Wednesday, March 14, 2012

The Lure of Romance (novels, that is)

The Wall Street Journal has a piece today on the surge in sales of romance novels, particularly the more spicy ones, due to the popularity of electronic readers. Women, it seems, like to read the books, they just don't like strangers to know what they're reading because of the cheesy covers many of the books seem to have. (I've always thought there was a market for fake covers with headlines proclaiming the book inside was a finalist for the Pulitzer or Booker prizes to solve the problem. Who would have thought the answer was a reading machine?)

This is of great interest to me because I am about to have my first romance novel published. I wouldn't have predicted this would be where my writing would lead me. I started out writing a couple mystery novels both of which got flattering rejections--that was back in the day when rejections came by mail and were personalized. You know, five years ago.

Anyway, I always assumed I'd follow in the footsteps of my favorite mystery writers. I've been reading in this genre since I was very young--starting with Nancy Drew like a billion other females. As an adult I've enjoyed Sue Grafton's alphabet, Elizabeth George's handsome hero, Tony Hillerman's knowledge of SW Native American culture, Diane Mott Davidson's recipes and Janet Evanovich's cupcake (okay, okay, okay. Not the cupcake heroine. Morelli and Ranger. There. Are you satisfied?)

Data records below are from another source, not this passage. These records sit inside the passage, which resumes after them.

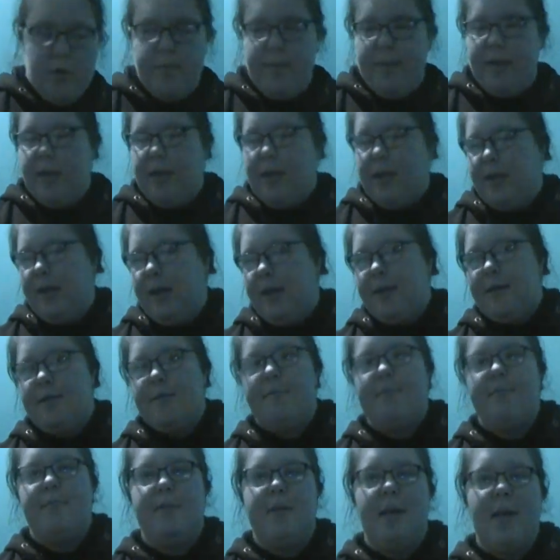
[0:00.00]
I dropped my
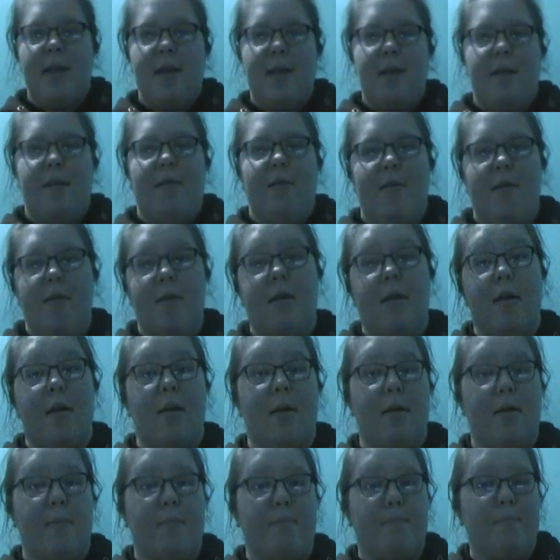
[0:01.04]
nightlight. Yay.
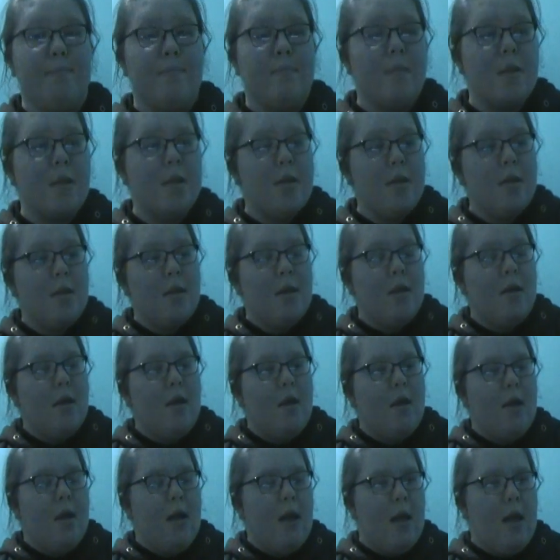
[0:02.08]
And
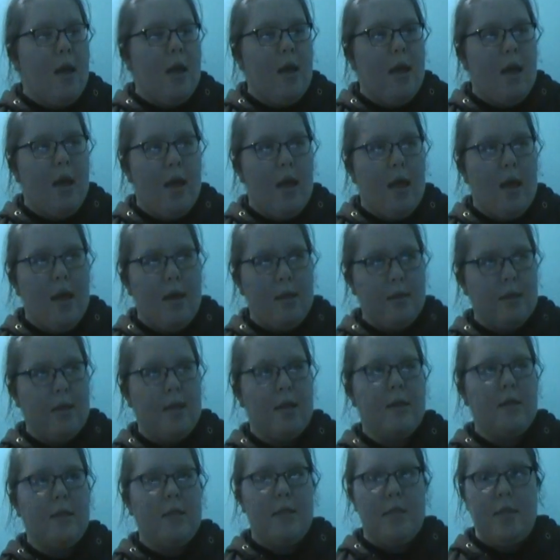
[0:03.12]

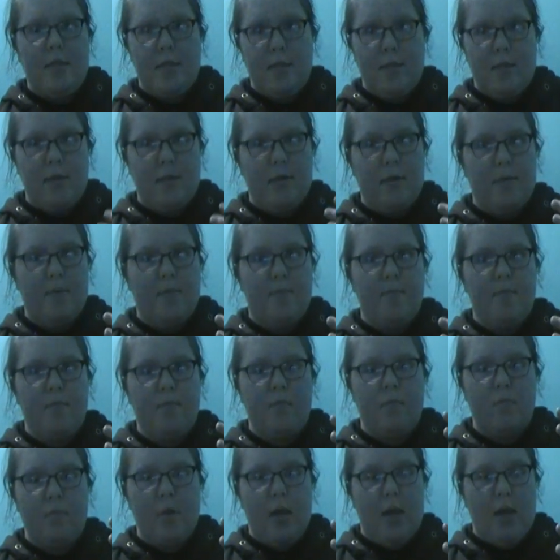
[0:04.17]
then he
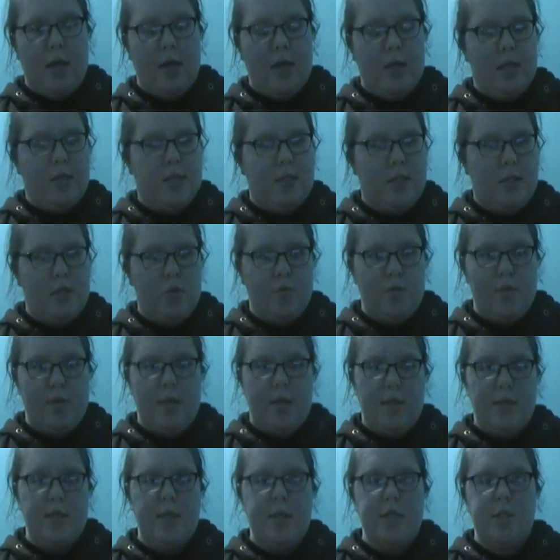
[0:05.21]
has these
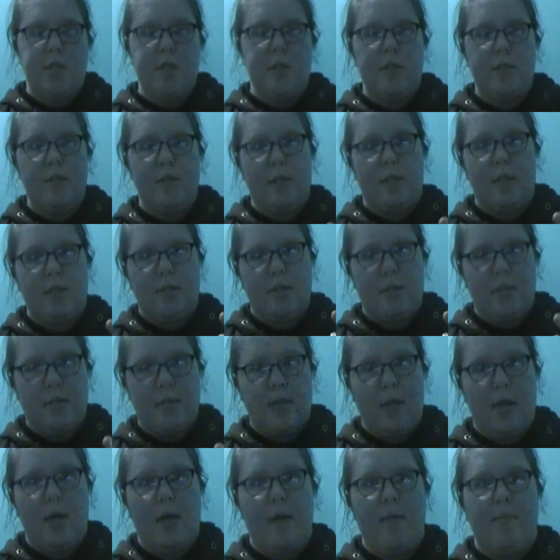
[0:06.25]
realizations. He has
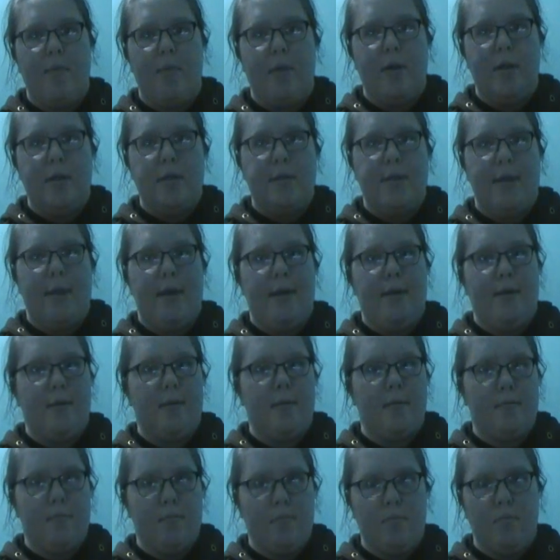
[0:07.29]
this time when he's
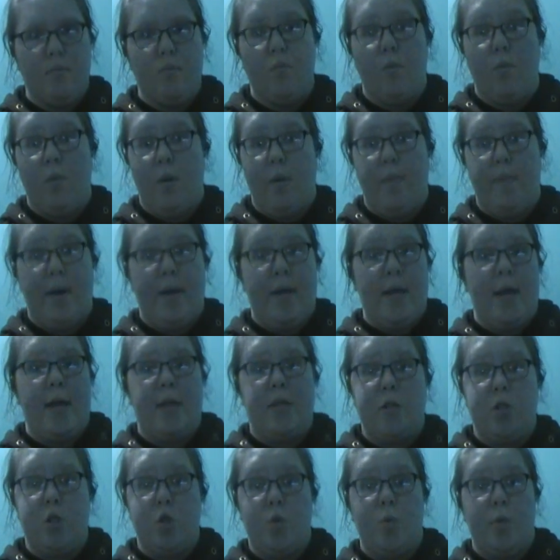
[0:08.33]
like, what my
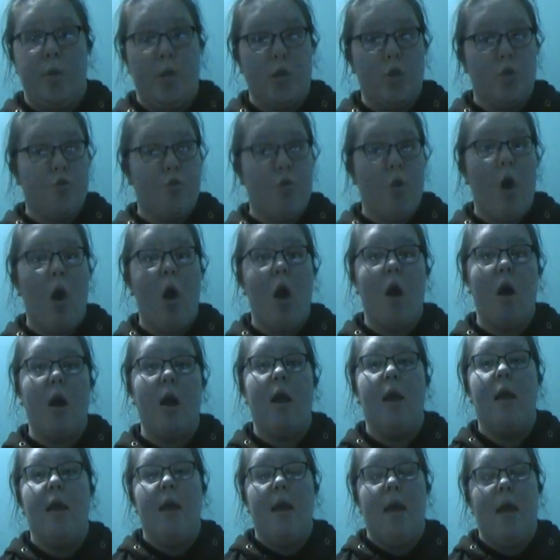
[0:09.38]
dad is doing is
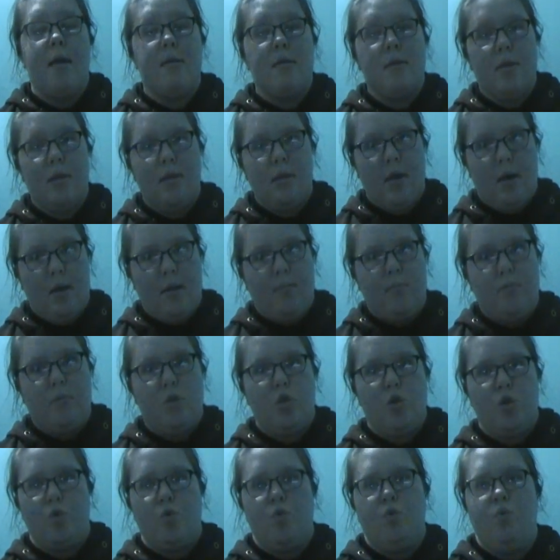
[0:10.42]
wrong, and then he
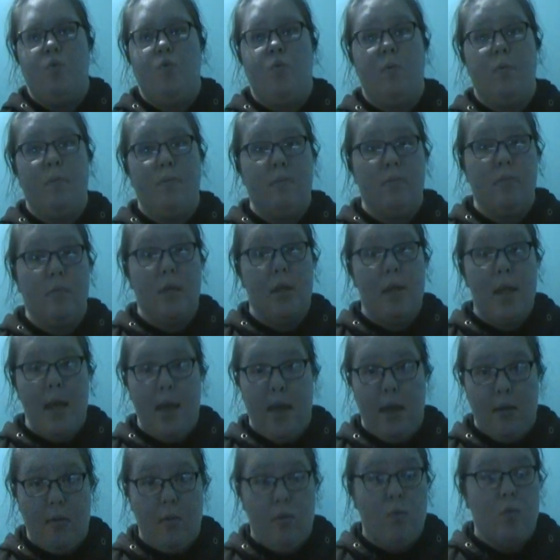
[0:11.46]
comes to the
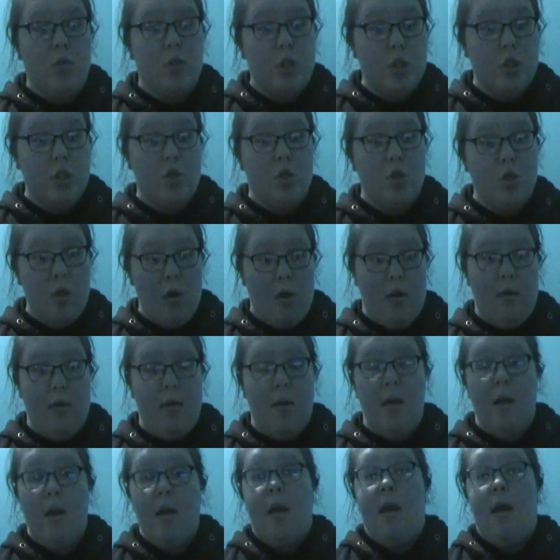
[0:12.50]
light, which is good.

Of course I've read romances, too. The ones by the Brontes and Jane Austen that masquerade as literature,  the ones my mother read by Nora Roberts, the ones my mother would never read by Sandra Brown. But write one? Nah, not my thing.

Then something interesting happened. Two people began to live in my head, a beautiful woman and a drop-dead gorgeous man. I started writing character sketches about them, began to collect magazine and catalog pictures of what they would wear, what their homes would look like. In other words, they obsessed me. So I wrote about them. And, since they were young and beautiful/gorgeous, it became a romance.

That's when I realized what I like about romances. It's not just the "happily-ever-after." With mysteries you get much the same thing only it's justice being done. What I like about romances, at least the good ones, is the characters. The quirks, qualities and problems of humanity. The way we relate to each other, screw it up and then, with luck and a little effort, make it all work out in the end.

That's the lure of romance novels for me. That and a love scene that reads as if the writer actually understands anatomy. But that's a topic for another day.

1 comment:

  1. Hey, Peggy!! Fellow Crimson author here - and super-fan of the genre. Personally, the covers of romance novels have never bothered me. The draw of e-readers, for me, is the ability to drag along a book of 12 wherever I'm going. Because I never seem to know what I want to read until I get where I'm going.